I was a broken, suicidal, religious, 21-year-old man without purpose, direction or hope. I was lost spiritually. I was lost emotionally. I was completely lost in every sense of the word. Raised in a great church, I had been exposed to some of the best preaching imaginable, yet I never could relate to the sermons or the great orators delivering them. Like masses do every year, I moved out of the church the same day I moved out of my parents’ home. I never planned on returning.
That was until two years later when an evangelist came to town.
I was invited to attend what was billed as a unique service where he would be sharing his story—a story that included attempting suicide. I saw a commercial promoting his arrival, and he seemed different—relatable and understandable. My interest was peaked, and I felt an unexplainable draw to attend. That night, I didn’t get to hear his testimony, but I did get to hear the gospel presented in an anointed way I had never before heard. Along with dozens of others, I received Christ and a brand new life.
I had attended what was known in those days as a crusade, evangelistic outreaches held by a majority of churches several times each and every year. They were not only en vogue at the time, but they were also exciting, fresh and powerful; the most successful were headlined by a full-time evangelist.

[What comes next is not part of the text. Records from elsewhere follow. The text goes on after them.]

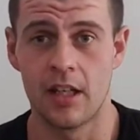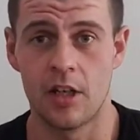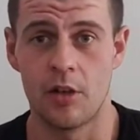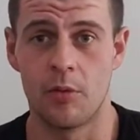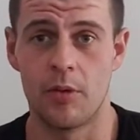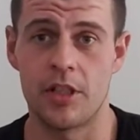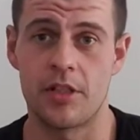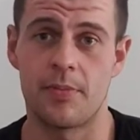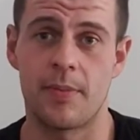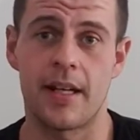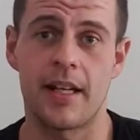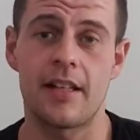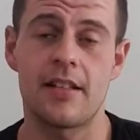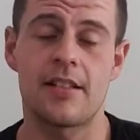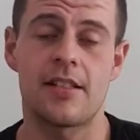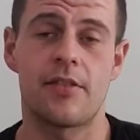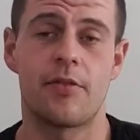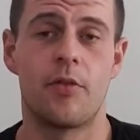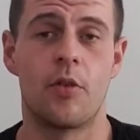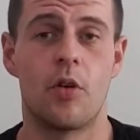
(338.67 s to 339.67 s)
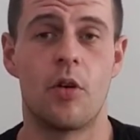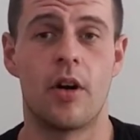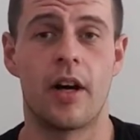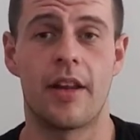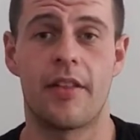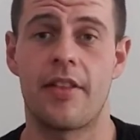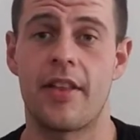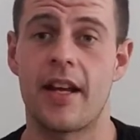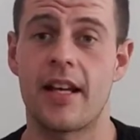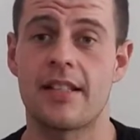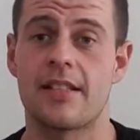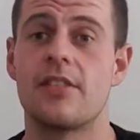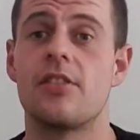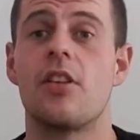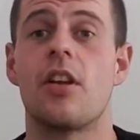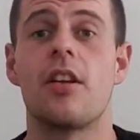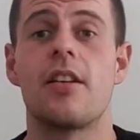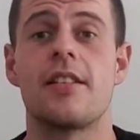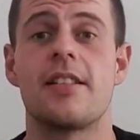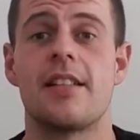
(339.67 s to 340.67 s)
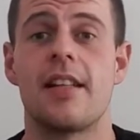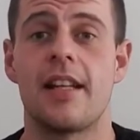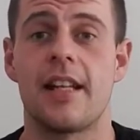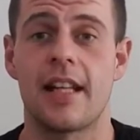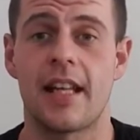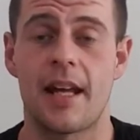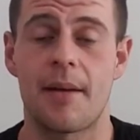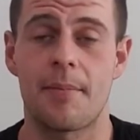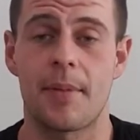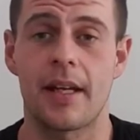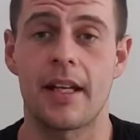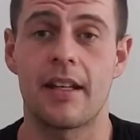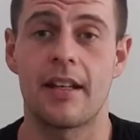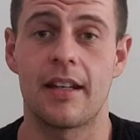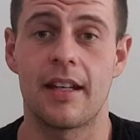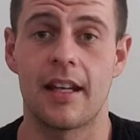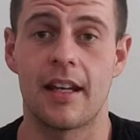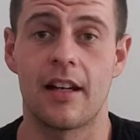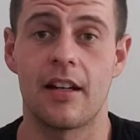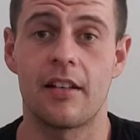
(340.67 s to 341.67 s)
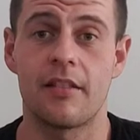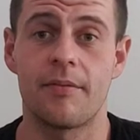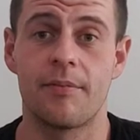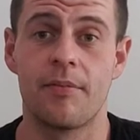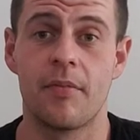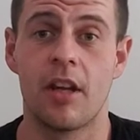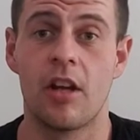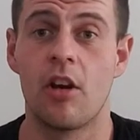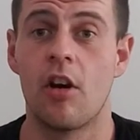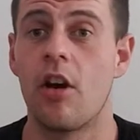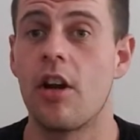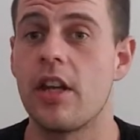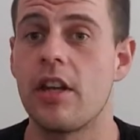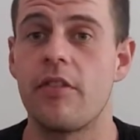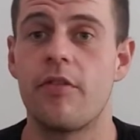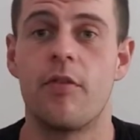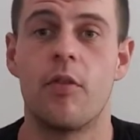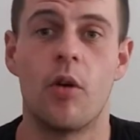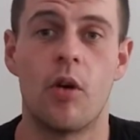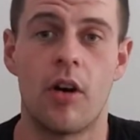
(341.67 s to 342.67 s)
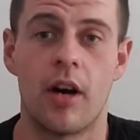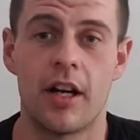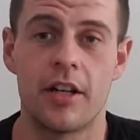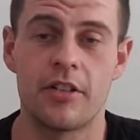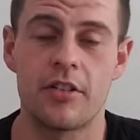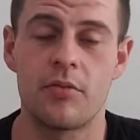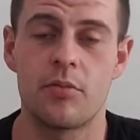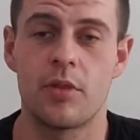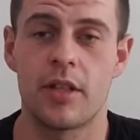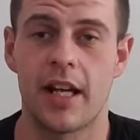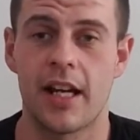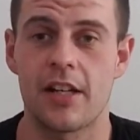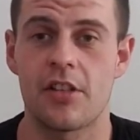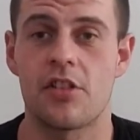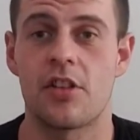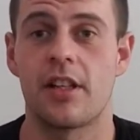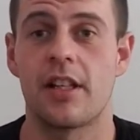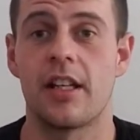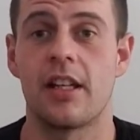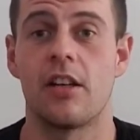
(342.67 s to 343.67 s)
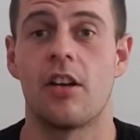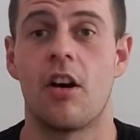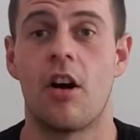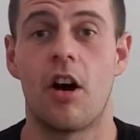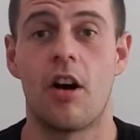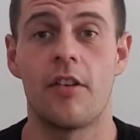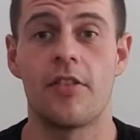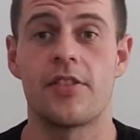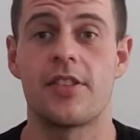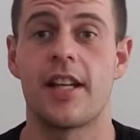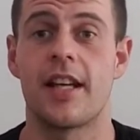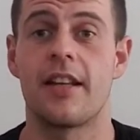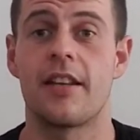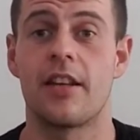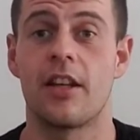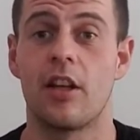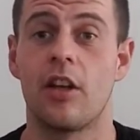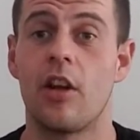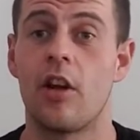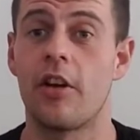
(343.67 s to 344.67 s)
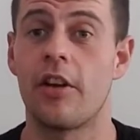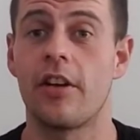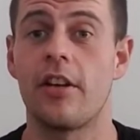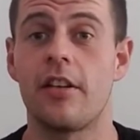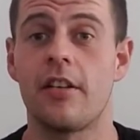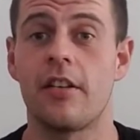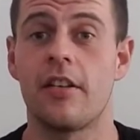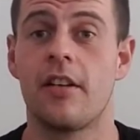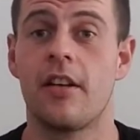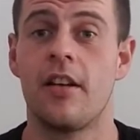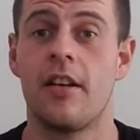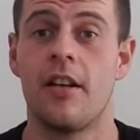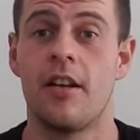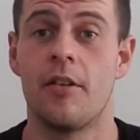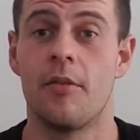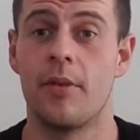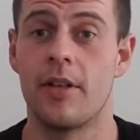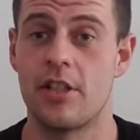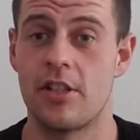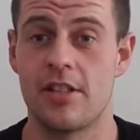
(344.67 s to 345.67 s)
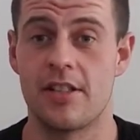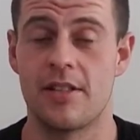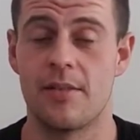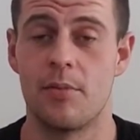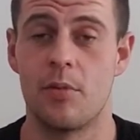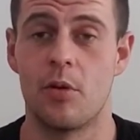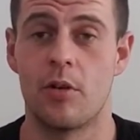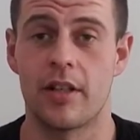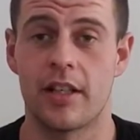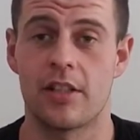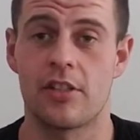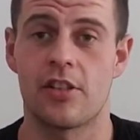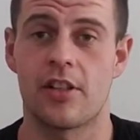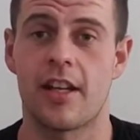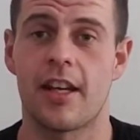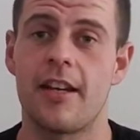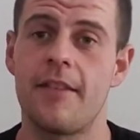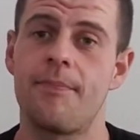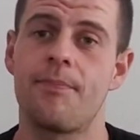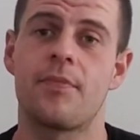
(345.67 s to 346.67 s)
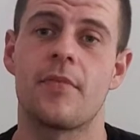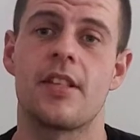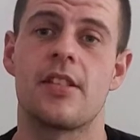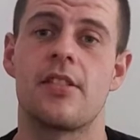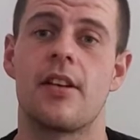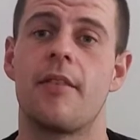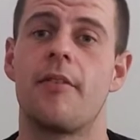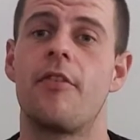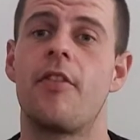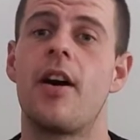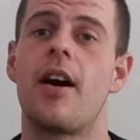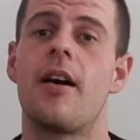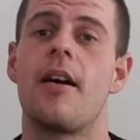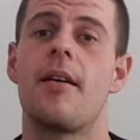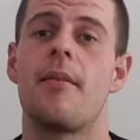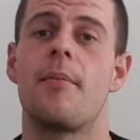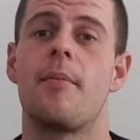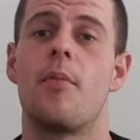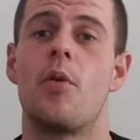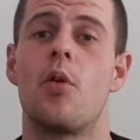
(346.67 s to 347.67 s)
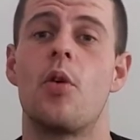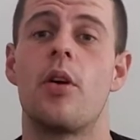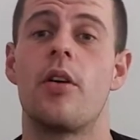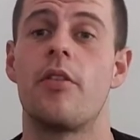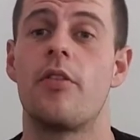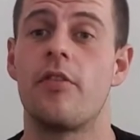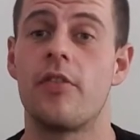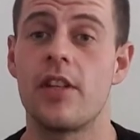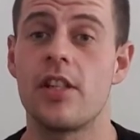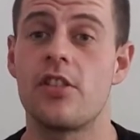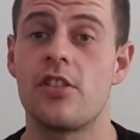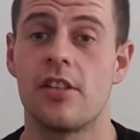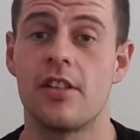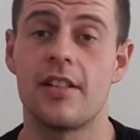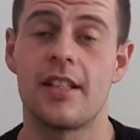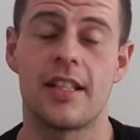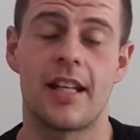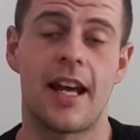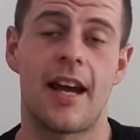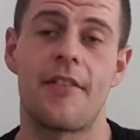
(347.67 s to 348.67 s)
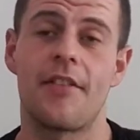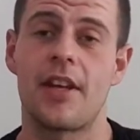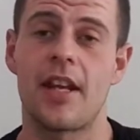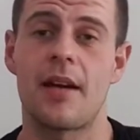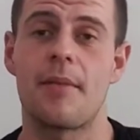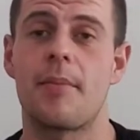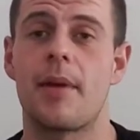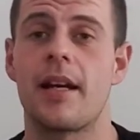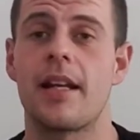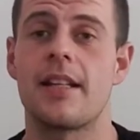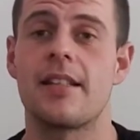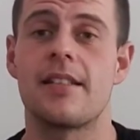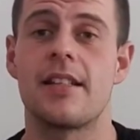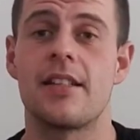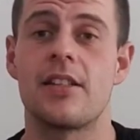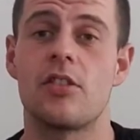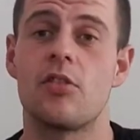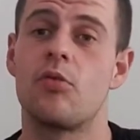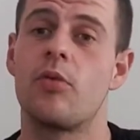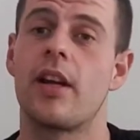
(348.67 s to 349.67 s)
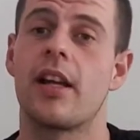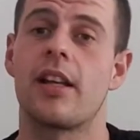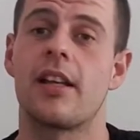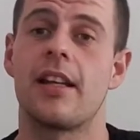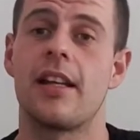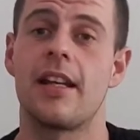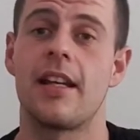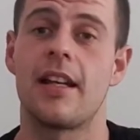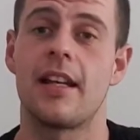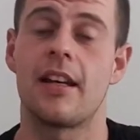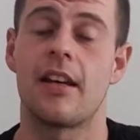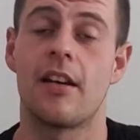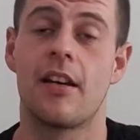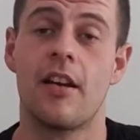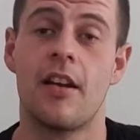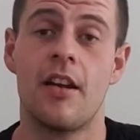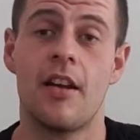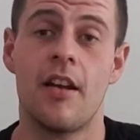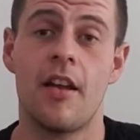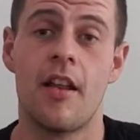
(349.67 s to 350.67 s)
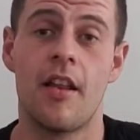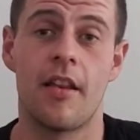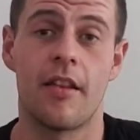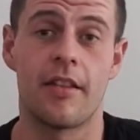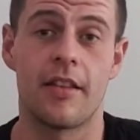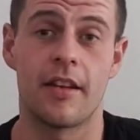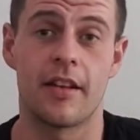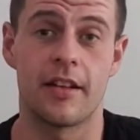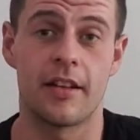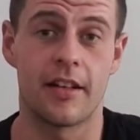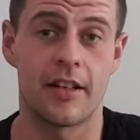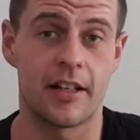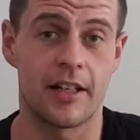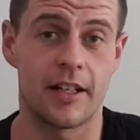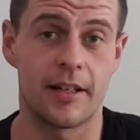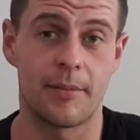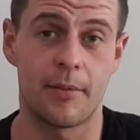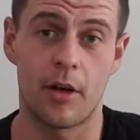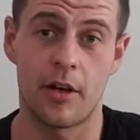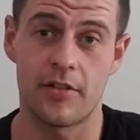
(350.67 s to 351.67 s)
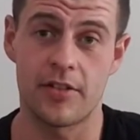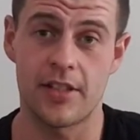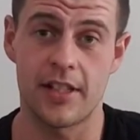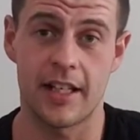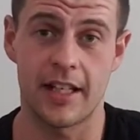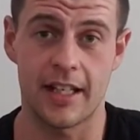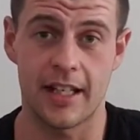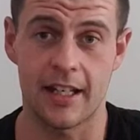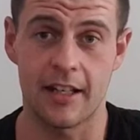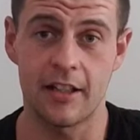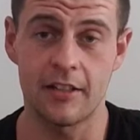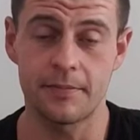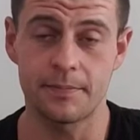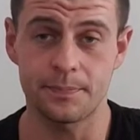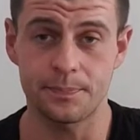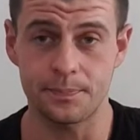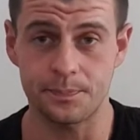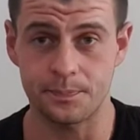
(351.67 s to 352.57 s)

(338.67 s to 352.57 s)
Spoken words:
which means for $1,000 sitting in that bank account, only 400 would actually offset the loan, which is the mortgage, okay? So I'm far more efficient in having that money sit directly in the offset account,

It was a time when people didn’t just talk about evangelism—they actually did it. It was a season when evangelists were seen for exactly what they were: gifted servants ordained by God to assist the church and inspire others to proclaim the gospel to the unsaved. I am a firm believer that God wouldn’t have given the gift of the evangelist to the church unless we needed it.

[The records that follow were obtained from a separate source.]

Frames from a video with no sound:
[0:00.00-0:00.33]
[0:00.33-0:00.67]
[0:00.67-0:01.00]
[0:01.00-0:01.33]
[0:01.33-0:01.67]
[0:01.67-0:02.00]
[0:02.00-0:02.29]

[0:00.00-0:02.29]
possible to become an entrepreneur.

Today, I serve as a full-time evangelist, but many pastors I encounter tell me I am the first evangelist they have ever invited to preach. They often say they were unaware of both the need and benefit that this unique gifting would fulfill in their congregation.
Here are seven reasons why every church needs an evangelist:
1. An evangelist is specifically anointed to draw people who have yet to receive Christ. Evangelists are not always the best or most charismatic preacher, but like Phillip or Peter, they have a special gift from God to connect to those who are non-believers.
2. An evangelist will stoke the fire in those who already know Christ. There is something exciting, refreshing and inspiring about seeing new birth. Who doesn’t rejoice at the physical delivery of a new son or daughter or the spiritual birth of a friend or co-worker? Witnessing unusual numbers of people meet Jesus inspires as nothing else can.
3. An evangelist will inspire and challenge other believers to obey the Great Commission to seek and save those who are lost. Very few believers ever share their faith with those in their social spheres. As a result, many churches dwindle or have little impact on those outside their walls.
4. An evangelist will equip and train others to share their faith. Many Christ followers don’t share the gospel because they don’t know how. Exposing the church to those who spend their lives reaching out to the unsaved allows church members to learn biblical, creative and effective ways to evangelize.
5. An evangelist will engage new participation from church members who previously may have never been in a serving role through volunteering as spiritual advisors and counselors. The most effective evangelistic organizations have a simple, biblical, easy-to-follow training system that will aid the process and cultivate participation.
6. An evangelist has a specialized gift and will not only call the unsaved, but also those who have already met Jesus, to a new and deeper level of repentance. When the faith of many believers starts to grow cold and indifferent, evangelistic preaching can be the catalyst that ignites and challenges them toward a deeper and more faithful surrender to Christ.
7. An evangelist will bring a new voice, new insights and new exposure to the church and gospel within a community. Oftentimes, an evangelist’s preaching is within the context of a unique event such as a family extravaganza, outdoor expo or wild-game feast. These outreaches are attractive to those outside the church and will help bring in community members who might not otherwise walk through the doors on a Sunday morning.
In today’s culture, there are very few in full-time evangelism. Many have been starved out, or are now serving in ministry roles that are not aligned with their primary gifting.
However, there are still numbers of anointed, gifted, passionate and emboldened evangelists longing to help pastors and churches touch the nerve of their cities and congregations for Jesus.
God gave the church the gift of evangelists because he knew we needed it. Pastors, church members, church staff, the saved and unsaved all need to be exposed to this gift, so they can not only be encouraged but also help the lost and hurting discover the only hope of this world—the gospel.